* [PROBLEM DESCRIPTION]
Every record must appear in your copy exactly as written, with no pictures.

DATA RECORDS Block Start

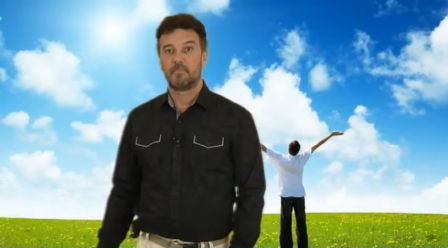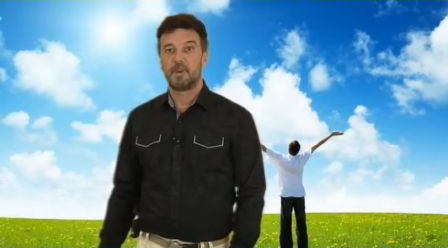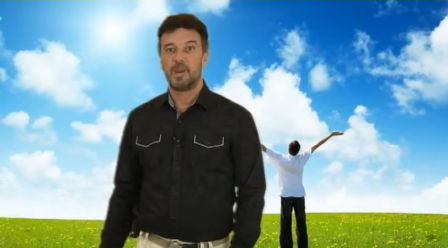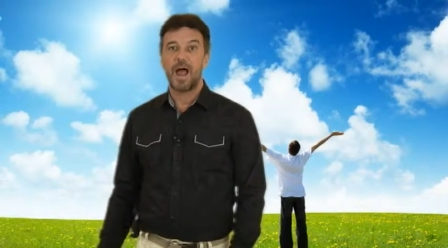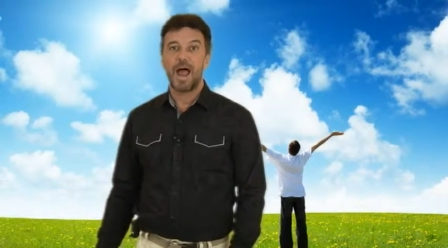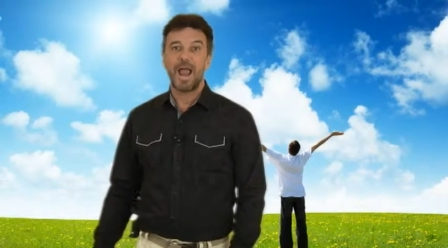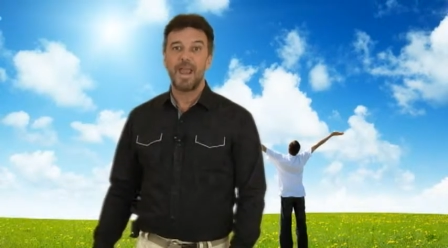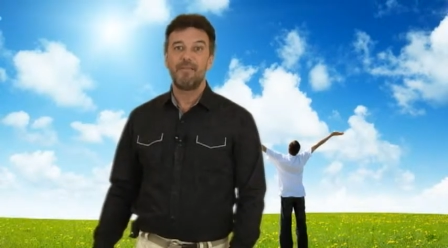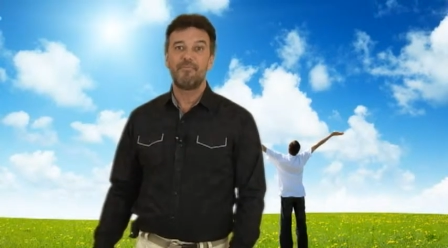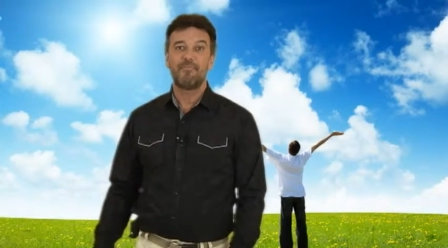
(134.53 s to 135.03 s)

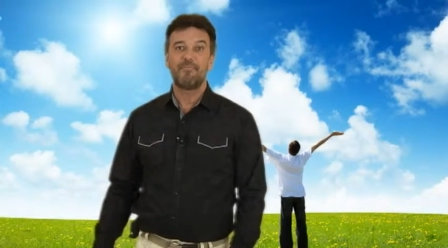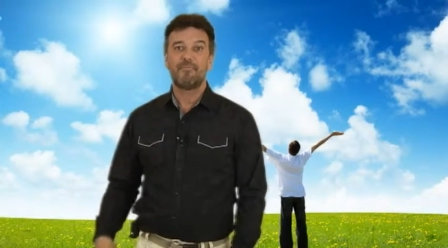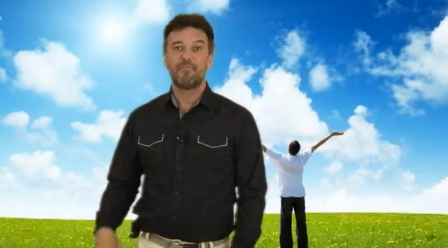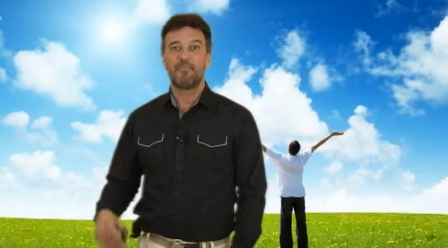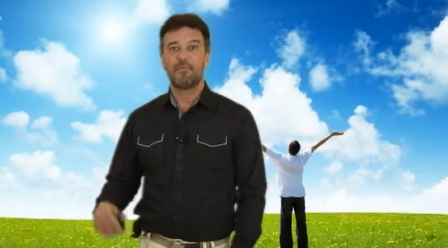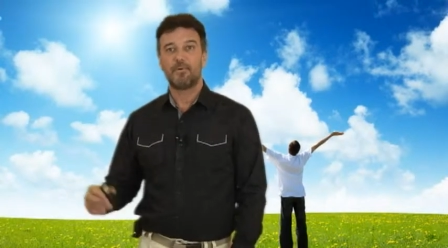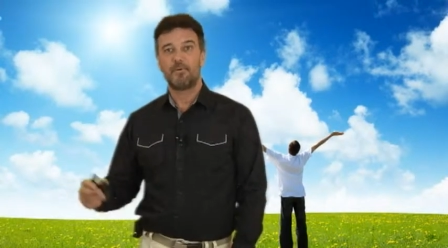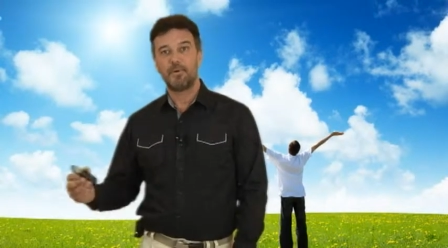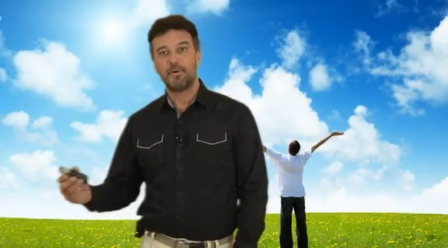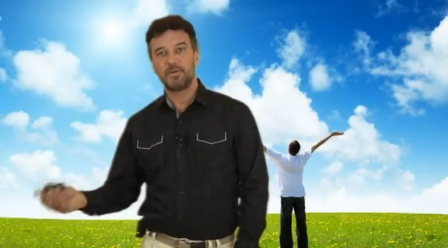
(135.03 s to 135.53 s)
life
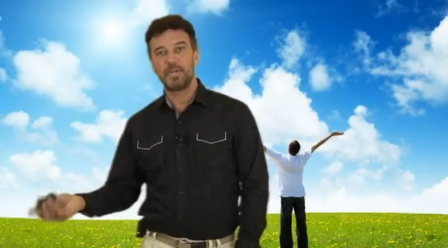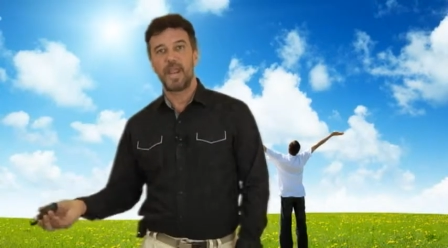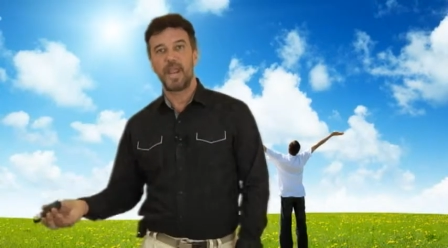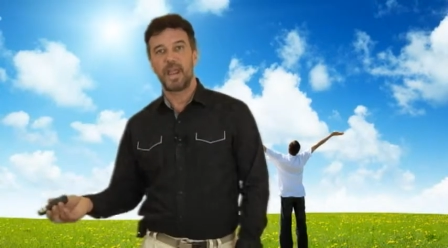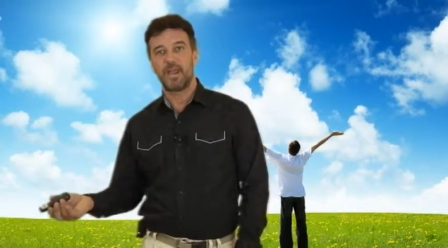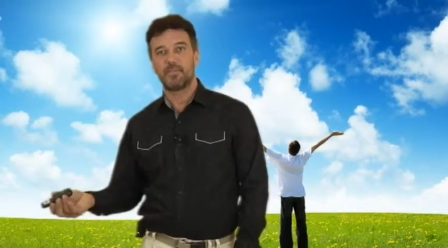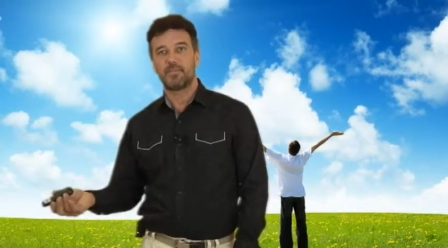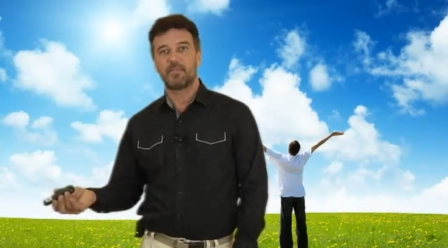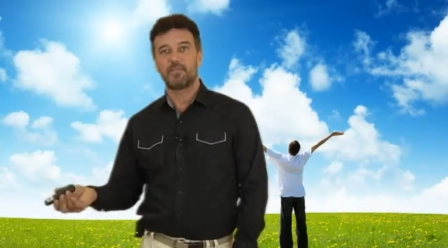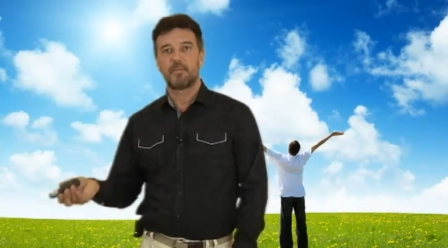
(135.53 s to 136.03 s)
or
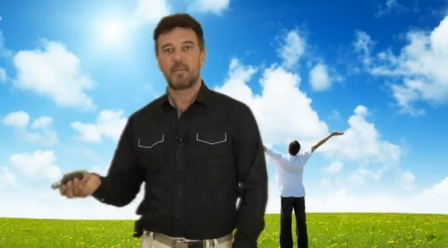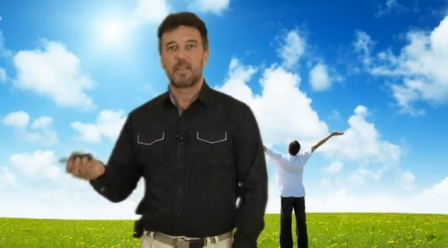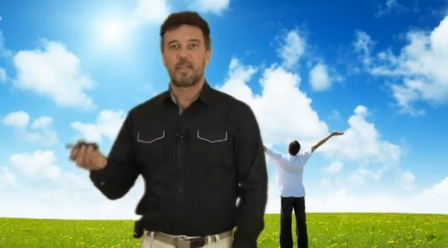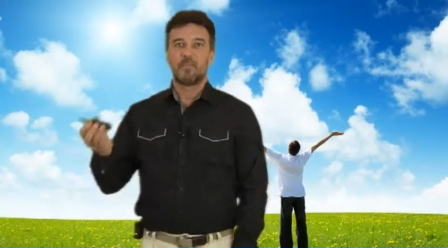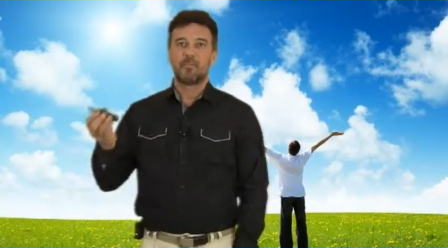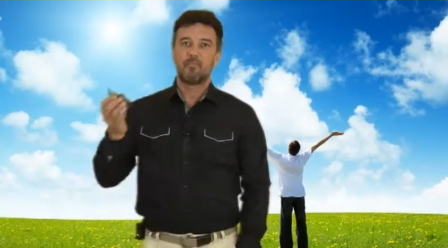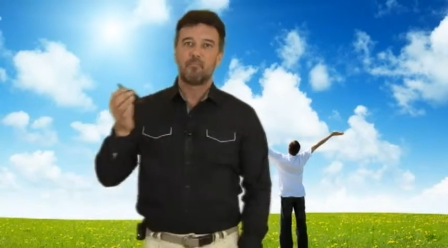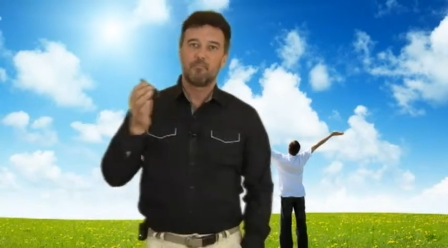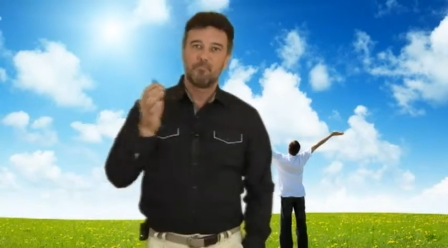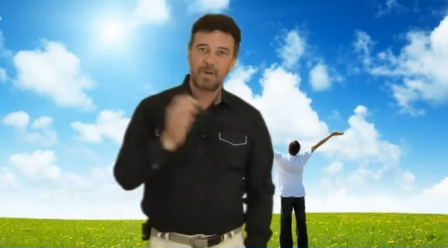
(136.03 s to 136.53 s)
death,
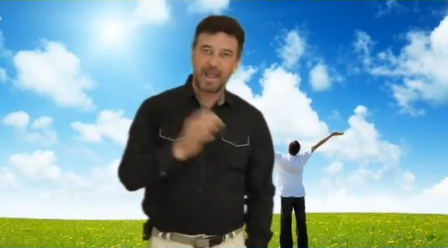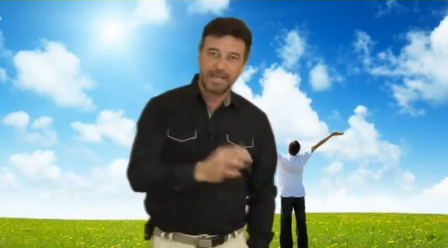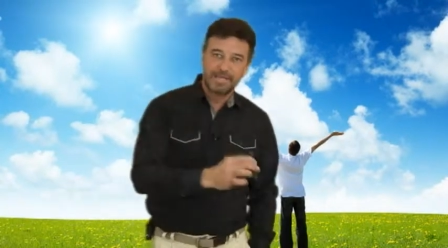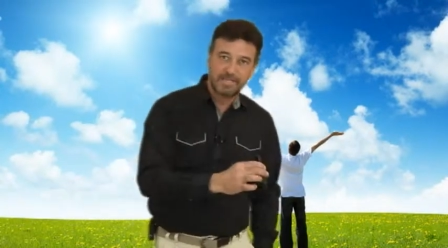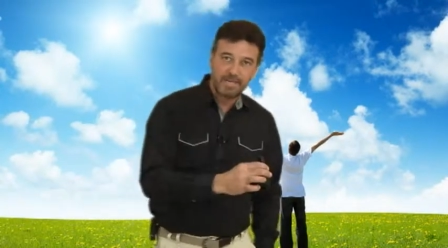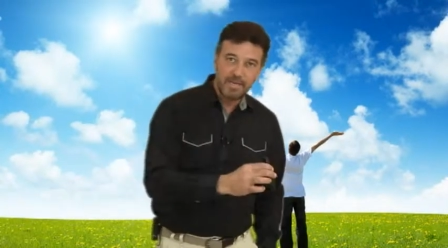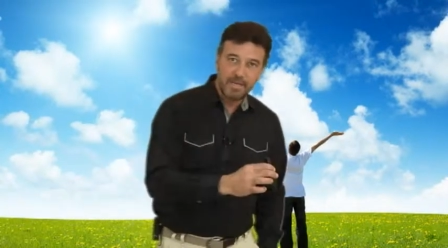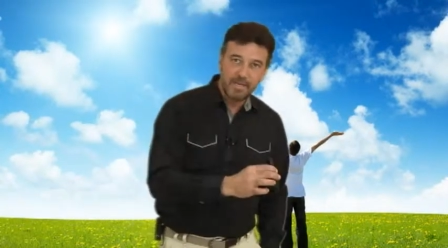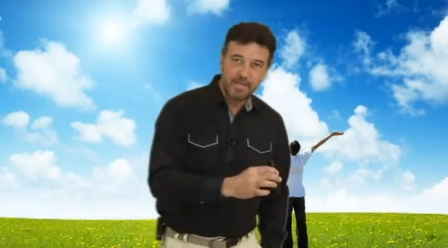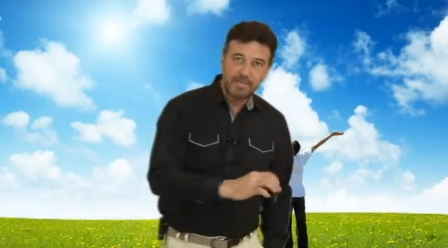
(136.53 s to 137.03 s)

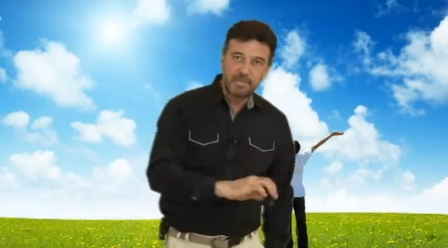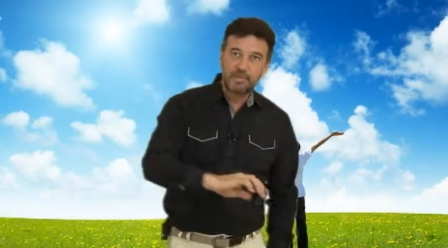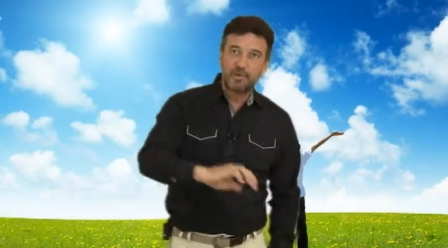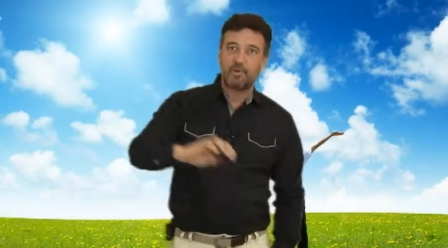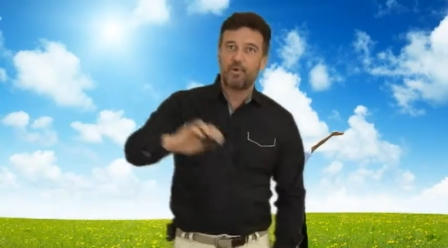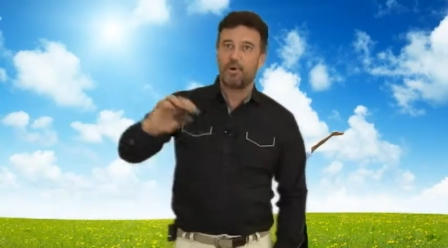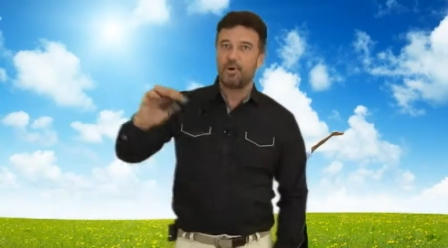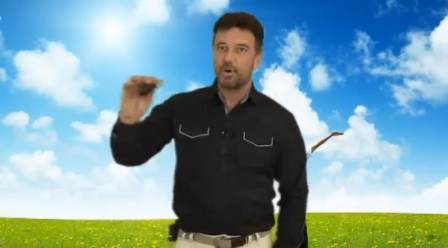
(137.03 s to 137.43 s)
blessings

DATA RECORDS Block End

* [SOLUTION TO THIS TASK]
(134.53 s to 135.03 s)

(135.03 s to 135.53 s)
life
(135.53 s to 136.03 s)
or
(136.03 s to 136.53 s)
death,
(136.53 s to 137.03 s)

(137.03 s to 137.43 s)
blessings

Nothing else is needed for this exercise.